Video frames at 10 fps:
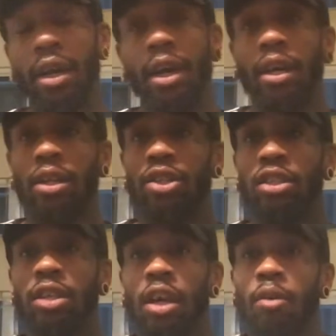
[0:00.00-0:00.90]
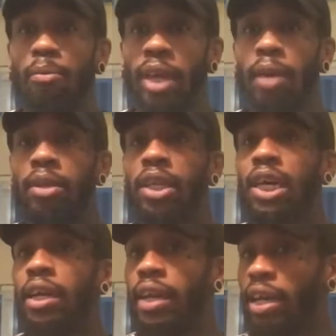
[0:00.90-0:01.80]
to just be able to
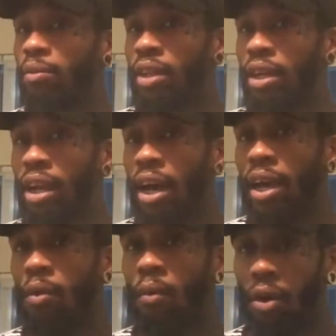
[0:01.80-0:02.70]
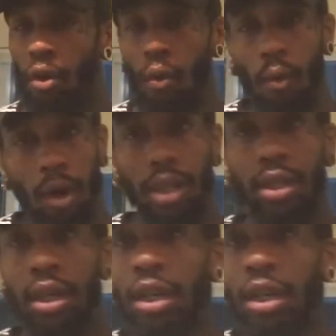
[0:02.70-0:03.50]
connect with the client one-on-one, to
########
EXERCISE DESCRIPTION: Omit the pictures and repeat the rest of the listing verbatim.

OUTPUT FOR THIS TASK:
Video frames at 10 fps:
[0:00.00-0:00.90]
[0:00.90-0:01.80]
to just be able to
[0:01.80-0:02.70]
[0:02.70-0:03.50]
connect with the client one-on-one, to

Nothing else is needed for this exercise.